Following Iberdrola’s analyst call on October 27, Spain’s concentrated solar power sector’s sentiment toward Ignacio Sánchez Galán could probably be summed up with the phrase: “with friends like these, who needs enemies?”
Sánchez Galán, head of Iberdrola, the world’s largest renewable energy operator and a member of the council of Spain’s solar thermal association Protermosolar, had laid into the CSP sector during the call. “The 2,500 MW of solar thermal plants already preregistered could result in an additional cost of €2 billion,” he claimed after trumpeting a 3.5% rise in company profits, to EUR€2.14 billion.
“The massive deployment of these plants at the moment has no justification. We must immediately stop the development of economically and environmentally inefficient energies. Someone has to pay for the green solar feast; we can’t carry on doing things for the few.

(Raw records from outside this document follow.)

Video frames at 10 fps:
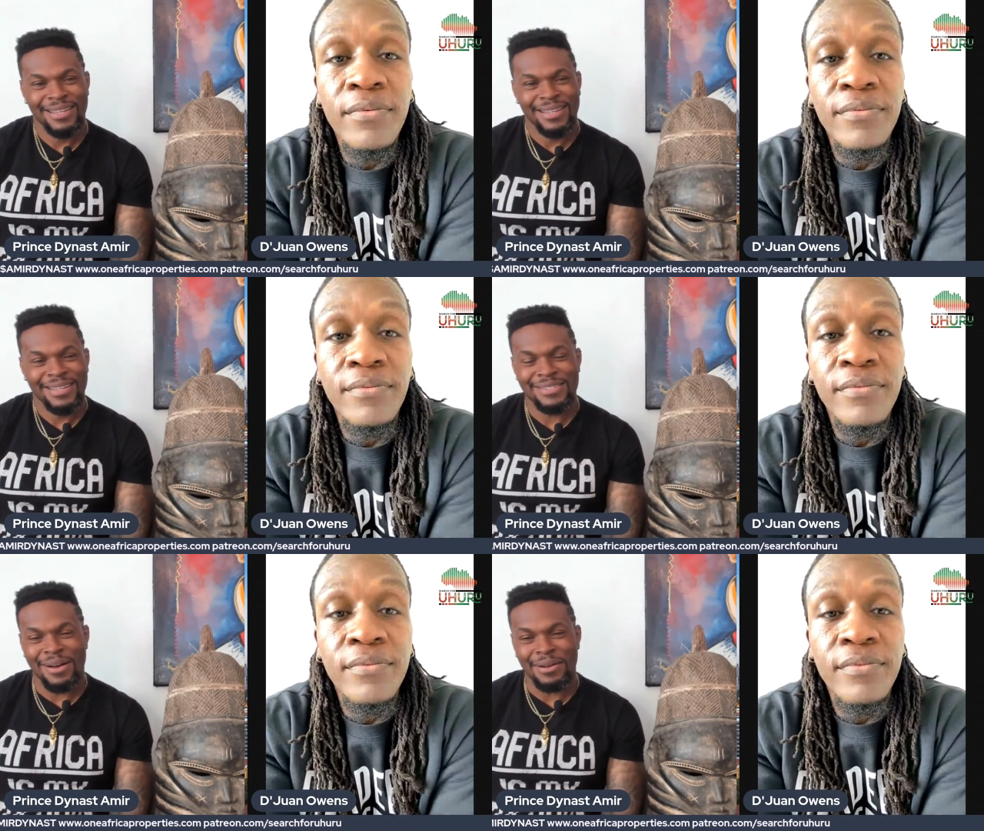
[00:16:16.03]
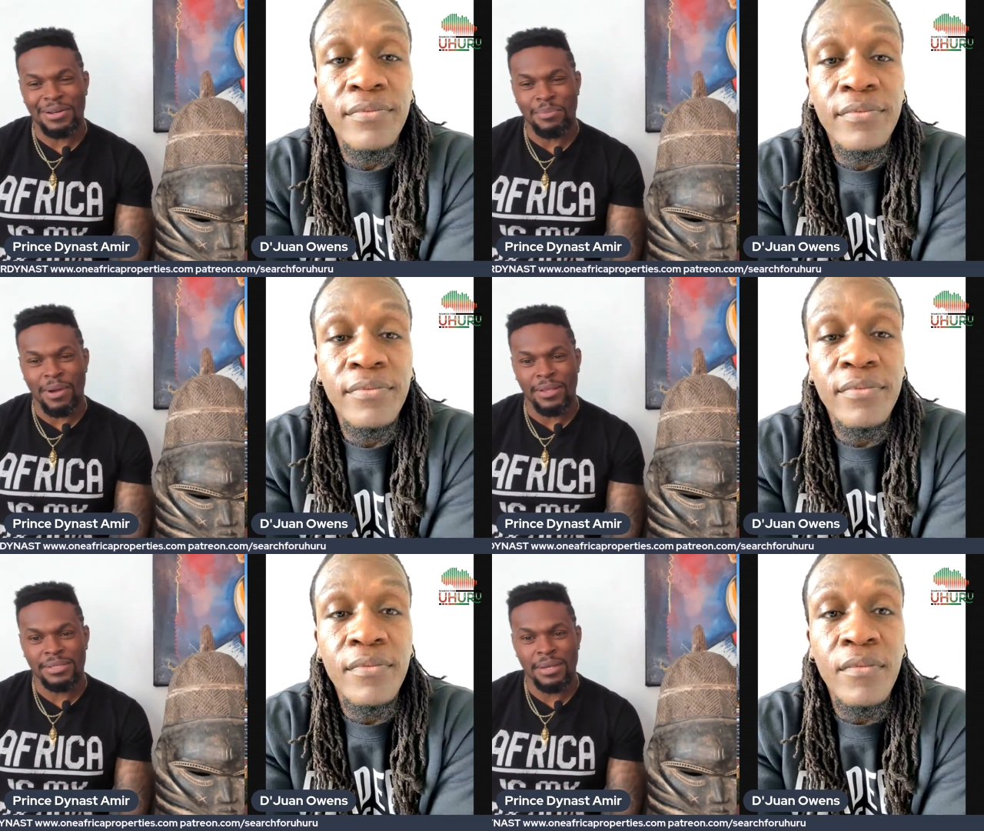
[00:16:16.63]
Speaker 1: It's all good,
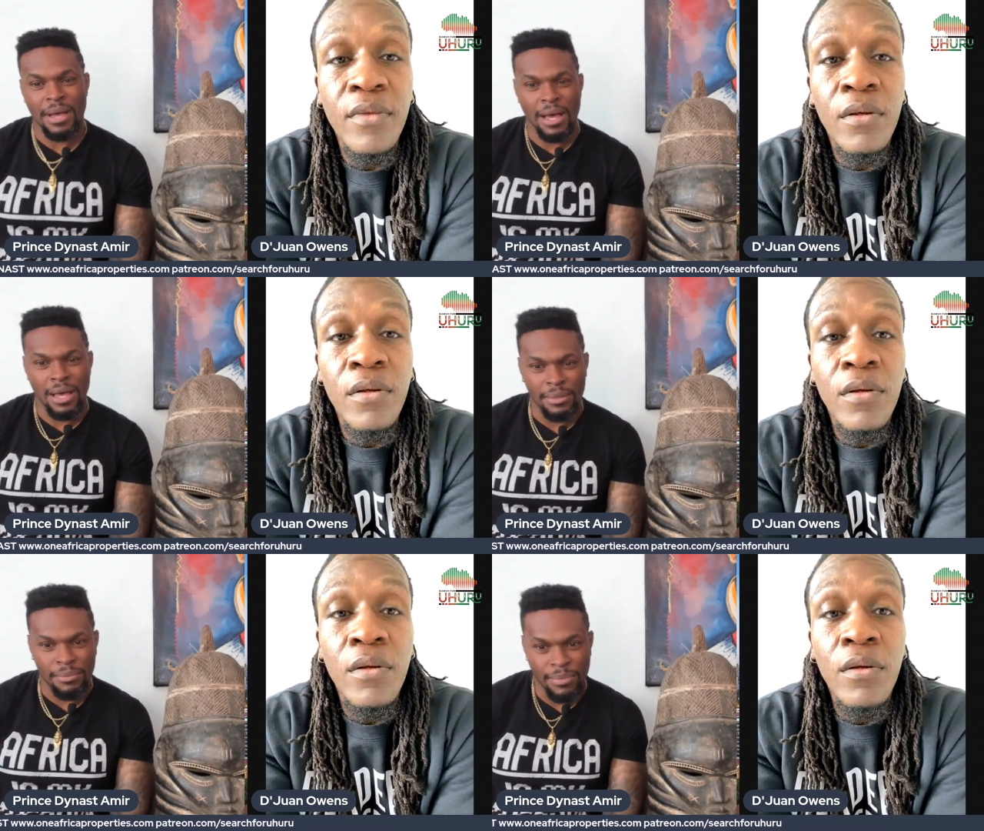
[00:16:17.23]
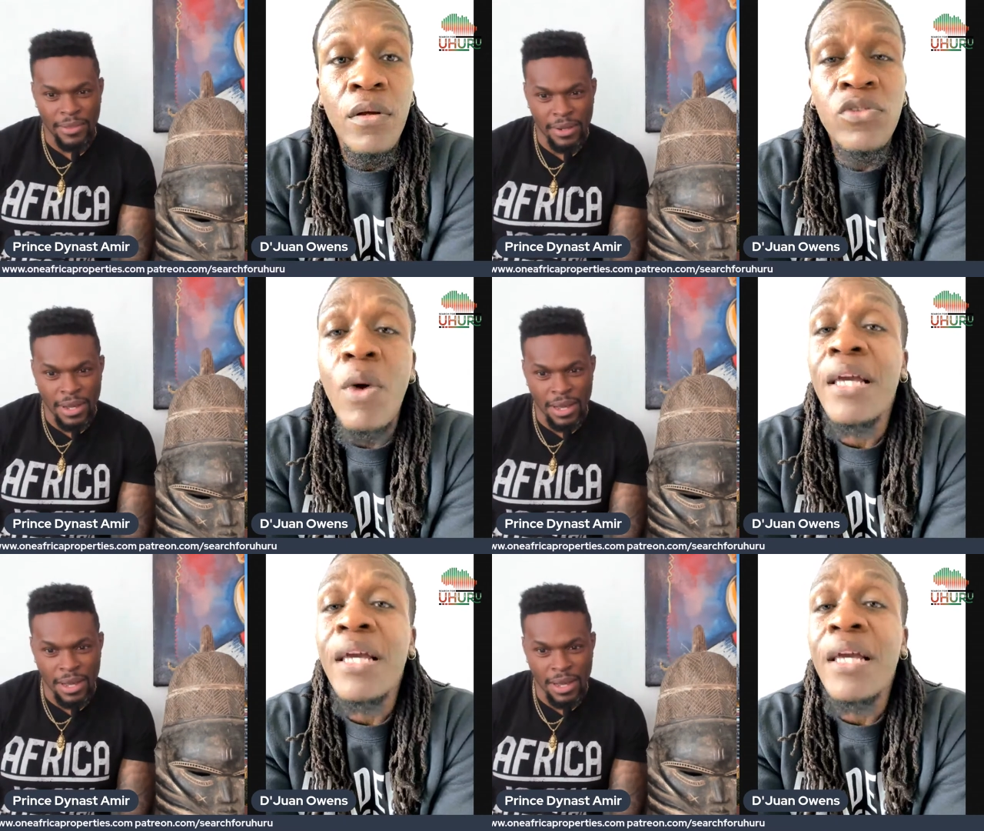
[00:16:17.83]
brother. So, uh, brother, so I uh,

Leaving the aside recent research that clearly demonstrates how CSP could have a positive impact on the Spanish economy, this was an interesting turn of phrase for a leader who a couple of years ago was publicly very keen for his business to be one of the few partaking in Spain’s solar feast.
In 2009, Iberdrola put in about a dozen applications for CSP plants under the government’s pre-assignment plan. Not a single application got through, leaving the company with just one token facility, a 50 MW parabolic trough plant it had already built in Puertollano, Ciudad Real.
However, Protermosolar’s general secretary Luis Crespo Rodríguez notes that the company was investing heavily in combined-cycle gas plants at the same time as its CSP ambitions were fading. And since Spanish utilities are obliged to buy renewable energy when it is available, increasing the amount of solar power in Spain could threaten to put the return on that investment in danger.
Crespo goes so far as to suggest that Iberdrola may be seeking to ‘paralyse’ Spain’s solar thermal sector in order to maximise the number of operating hours of its combined cycle plants. Iberdrola was contacted for comment, however declined to answer enquiries from CSP Today.
In fairness, Protermosolar had seen it coming. Iberdrola, whose leadership in green power is mainly based on wind and hydro resources, has long been critical of Spain’s photovoltaic sector and around a year ago its boss began grumbling publicly about CSP.
The industry body responded with a letter reminding Sánchez Galán of his duties as a Protermosolar council member – to little effect. The analyst meeting last month was the final straw. The following day, 17 of Protermosolar’s 19 remaining council members voted to expel Iberdrola, a move unprecedented in the history of the organisation.
But it is not only the CSP industry on the receiving end of Sánchez Galán’s ire. Iberdrola’s lead in the wind sector has recently slipped, causing the company to make waves for that industry, too, says Crespo.
According to Crespo, in a bid to protect its combined cycle plants Iberdrola is backing a proposed royal decree that would make it difficult for wind farm developers to access funding from banks. The end result, he explained, would be that fewer parks would get built; only the utilities with large bank balances would be able to finance wind power. Fewer wind parks, in turn, would increase demand and output of conventional energies.
As such, the question currently facing Spain’s renewable energy sectors is: just how big a threat do some of Spain’s major utilities present to near-term renewable energy deployment?